[Dataset records — start]
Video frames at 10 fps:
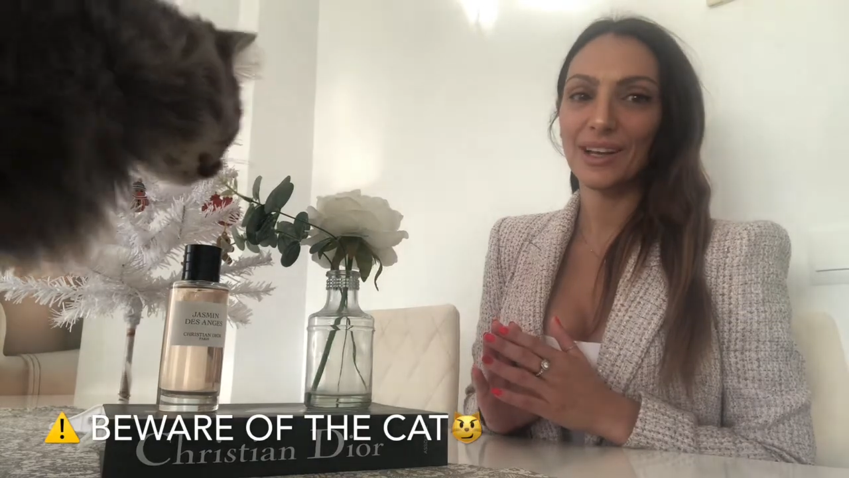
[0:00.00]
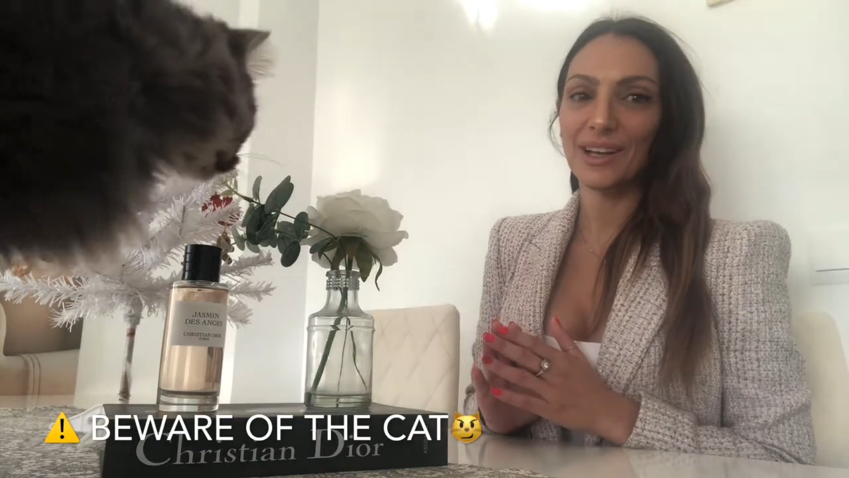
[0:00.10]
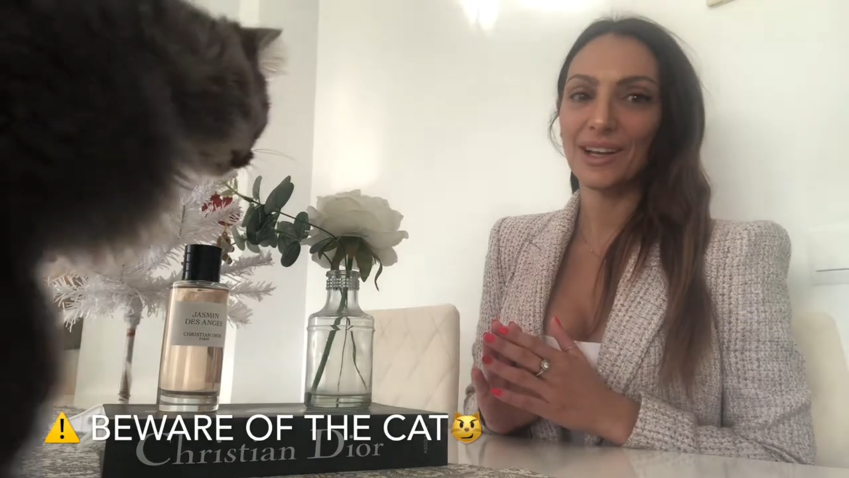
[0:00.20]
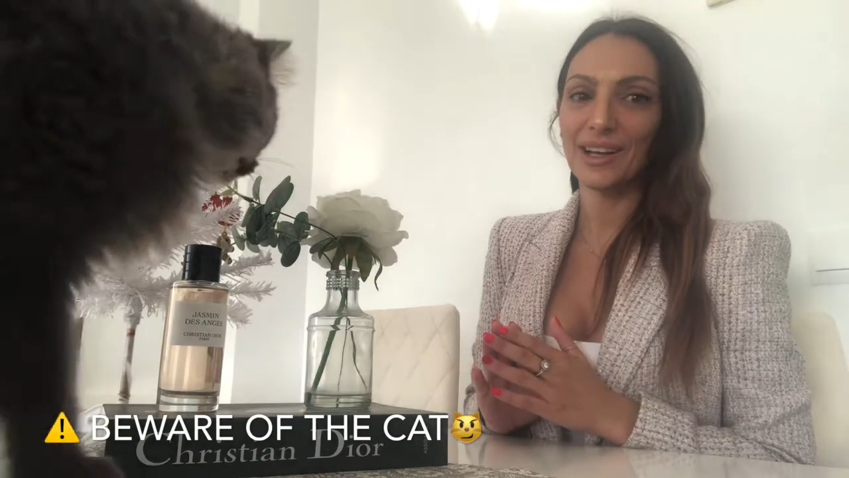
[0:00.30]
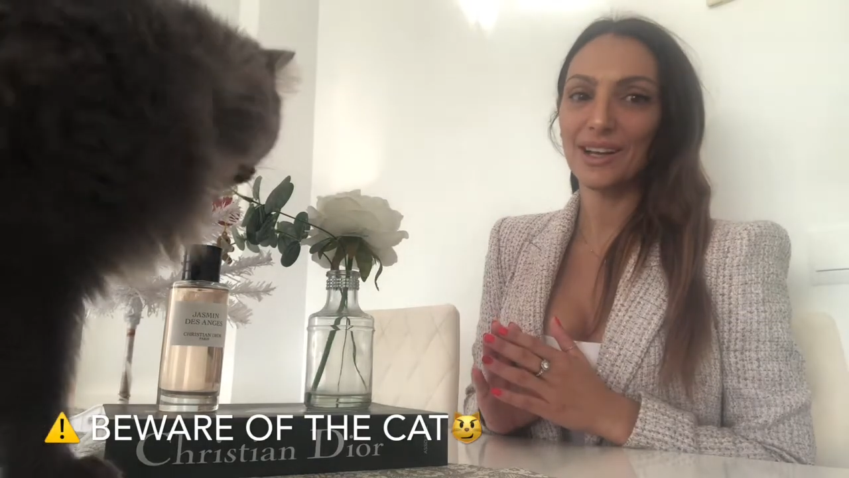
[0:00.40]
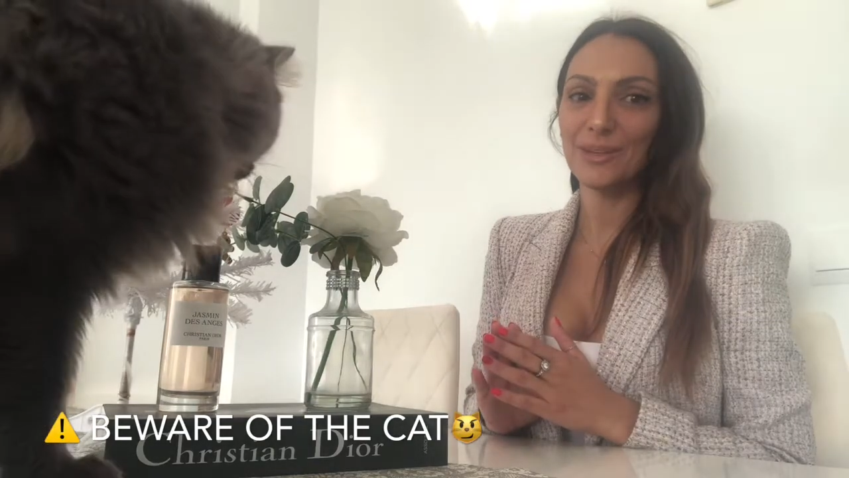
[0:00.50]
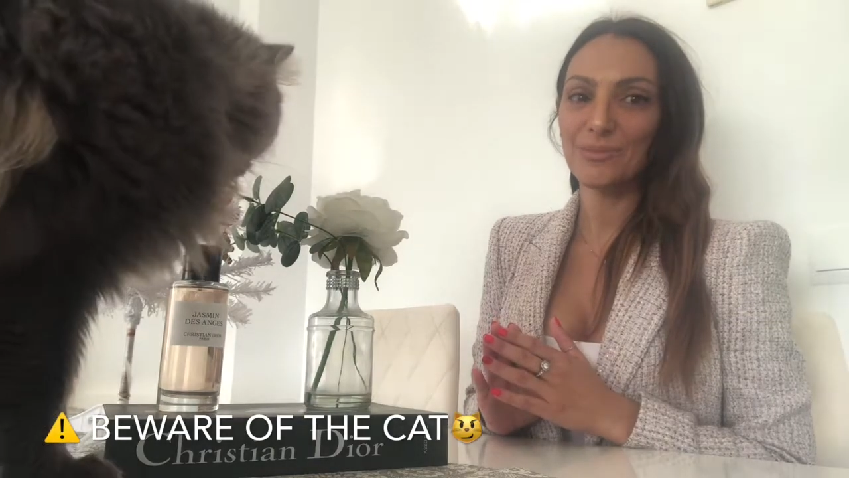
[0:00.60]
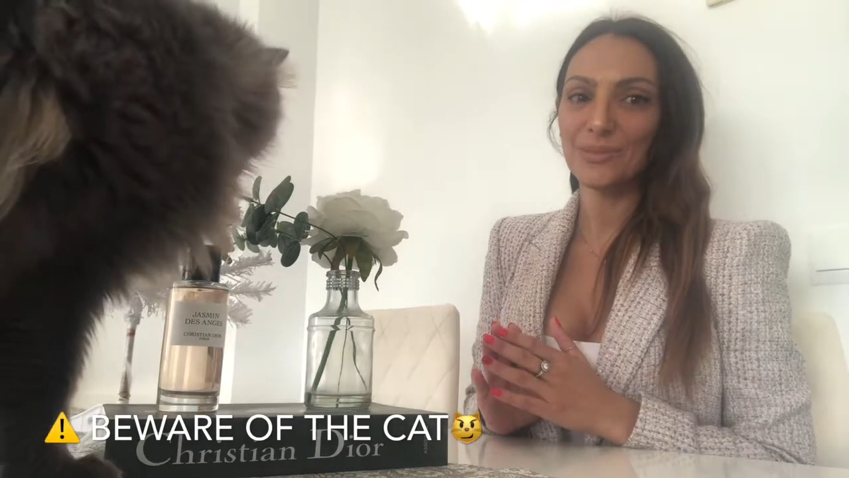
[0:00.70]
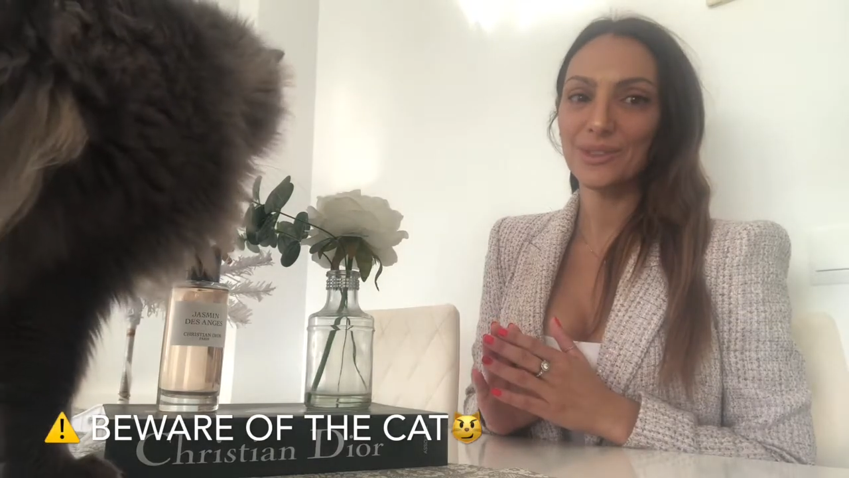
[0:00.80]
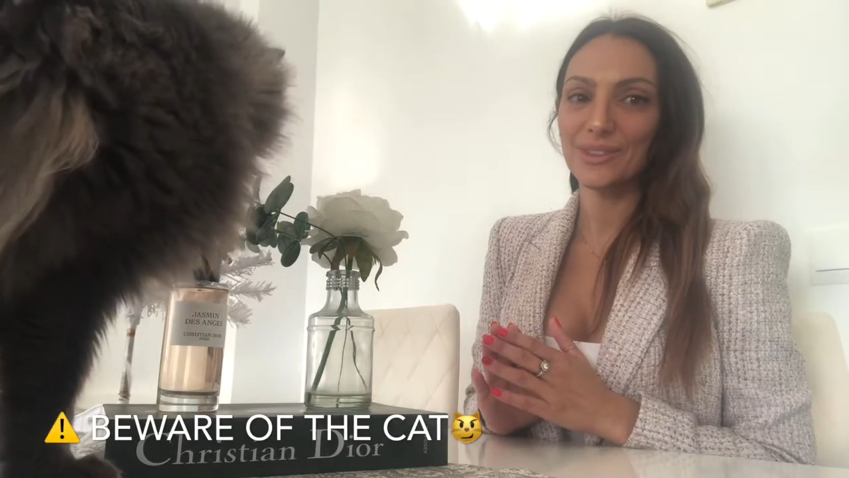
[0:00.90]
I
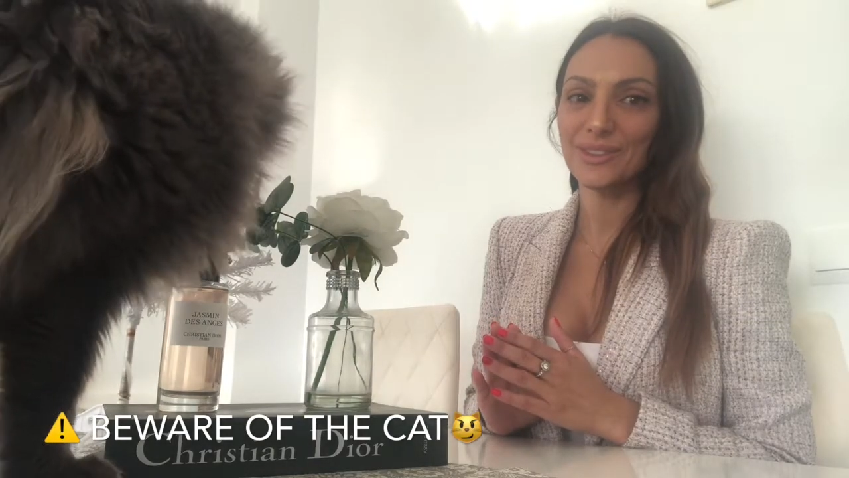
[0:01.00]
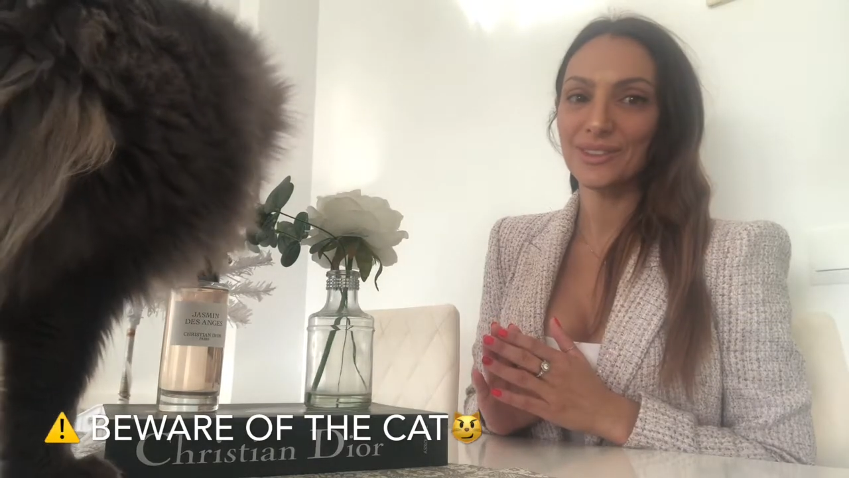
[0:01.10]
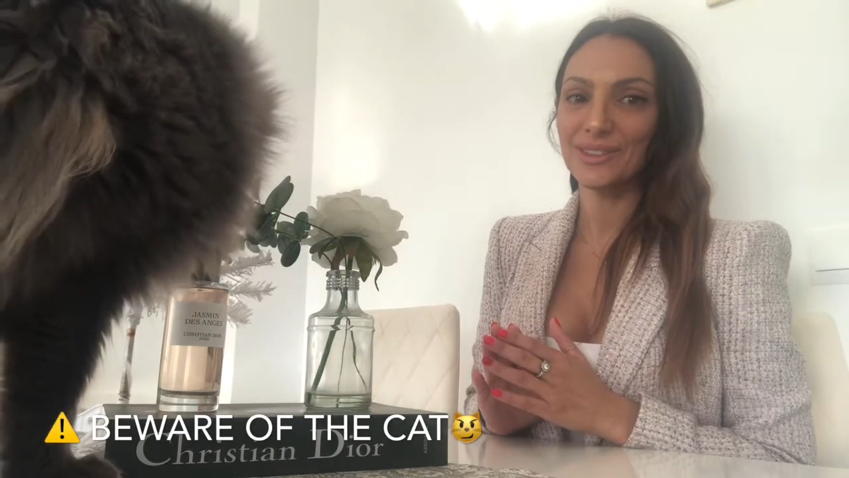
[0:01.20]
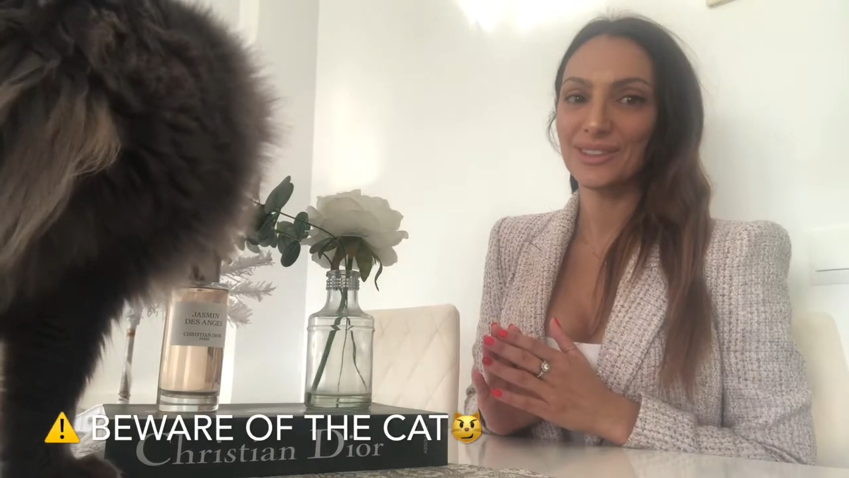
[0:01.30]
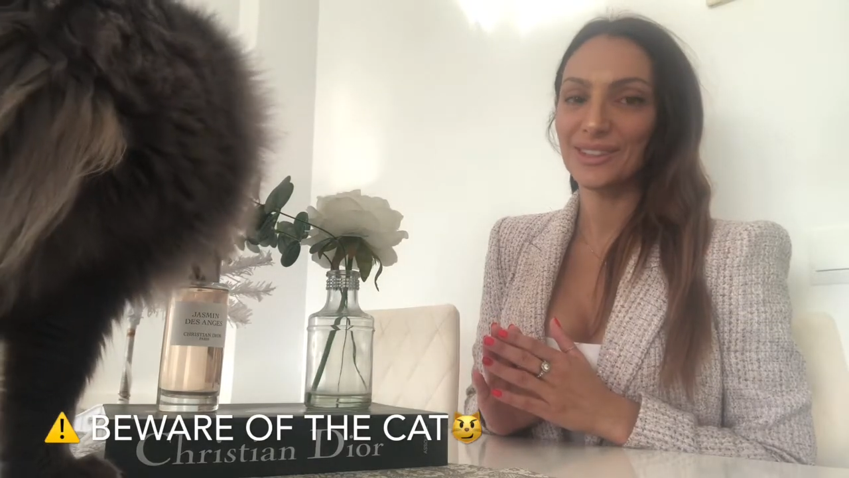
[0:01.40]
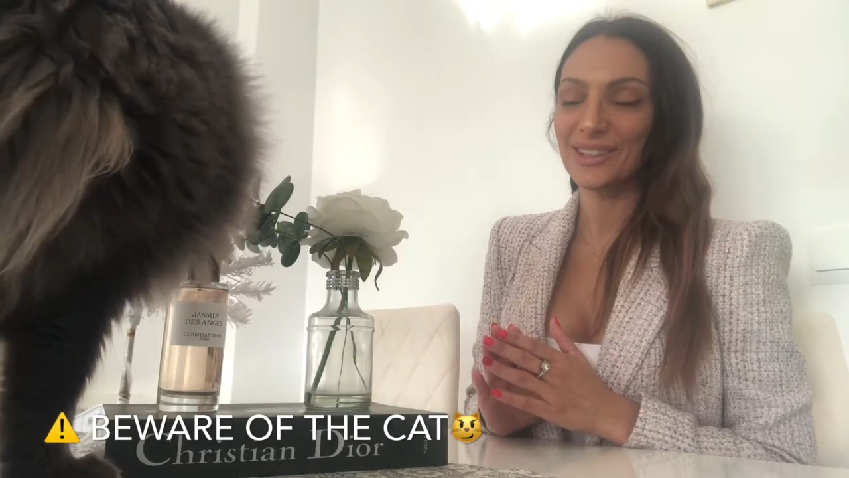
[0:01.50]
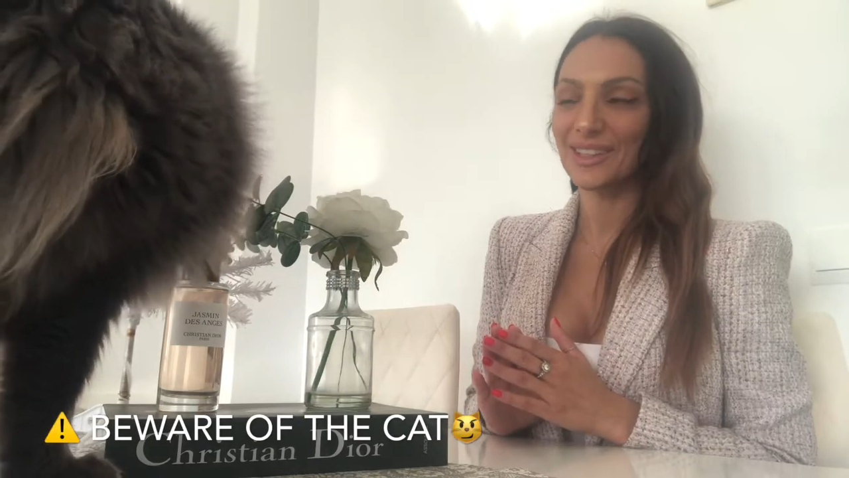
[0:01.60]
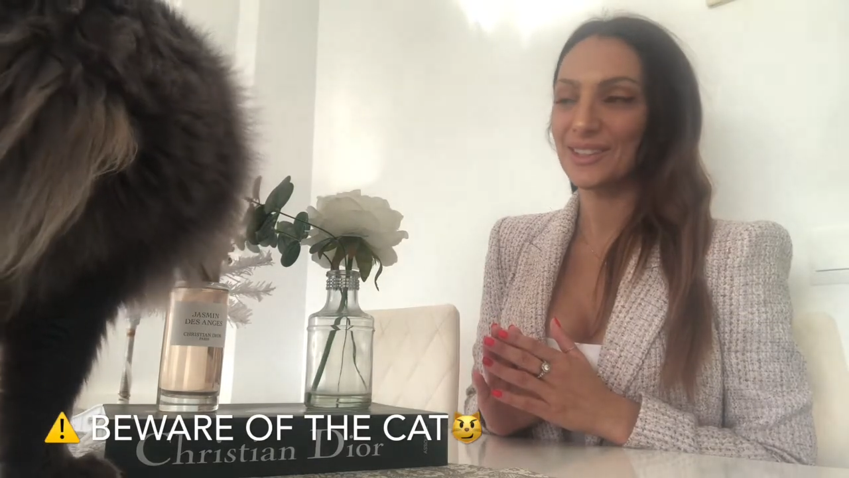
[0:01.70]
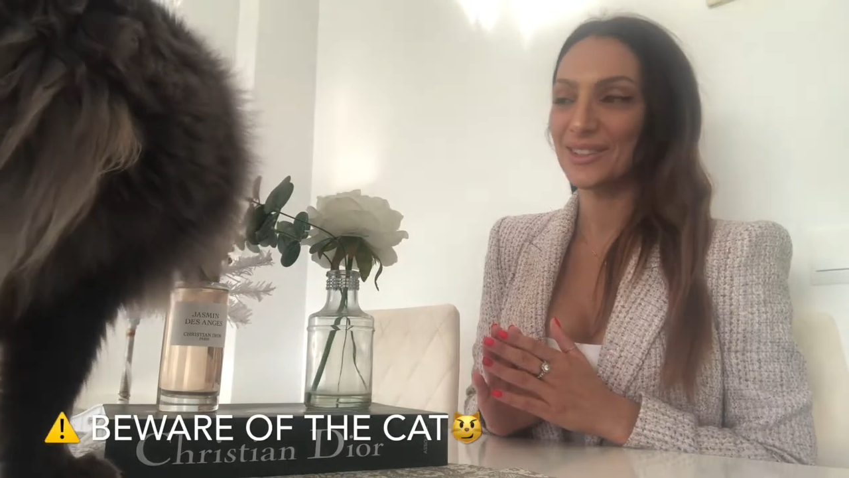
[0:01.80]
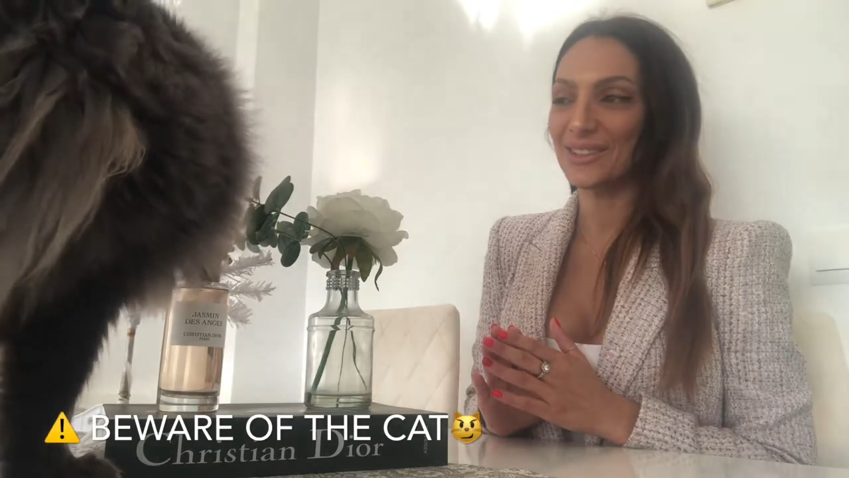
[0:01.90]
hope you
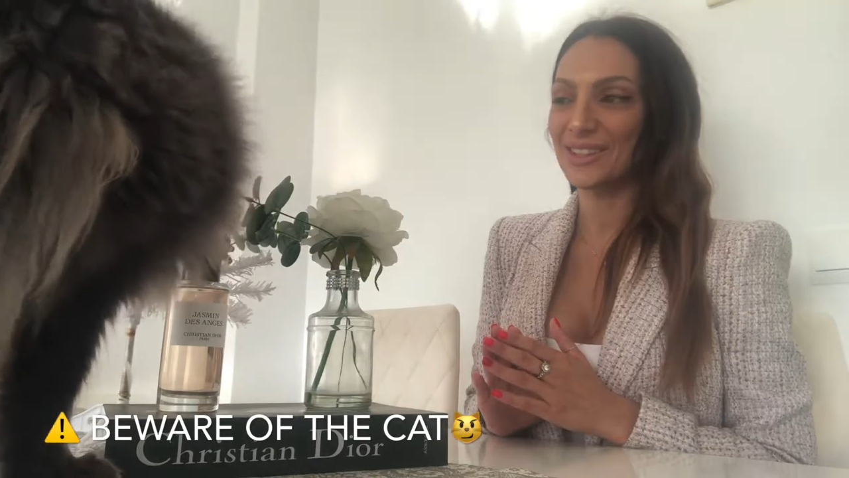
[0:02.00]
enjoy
[Dataset records — finish]
__Exercise requirements__
Copy every entry above exactly as it stands, but leave the pictures out.

__Answer box__
Video frames at 10 fps:
[0:00.00]
[0:00.10]
[0:00.20]
[0:00.30]
[0:00.40]
[0:00.50]
[0:00.60]
[0:00.70]
[0:00.80]
[0:00.90]
I
[0:01.00]
[0:01.10]
[0:01.20]
[0:01.30]
[0:01.40]
[0:01.50]
[0:01.60]
[0:01.70]
[0:01.80]
[0:01.90]
hope you
[0:02.00]
enjoy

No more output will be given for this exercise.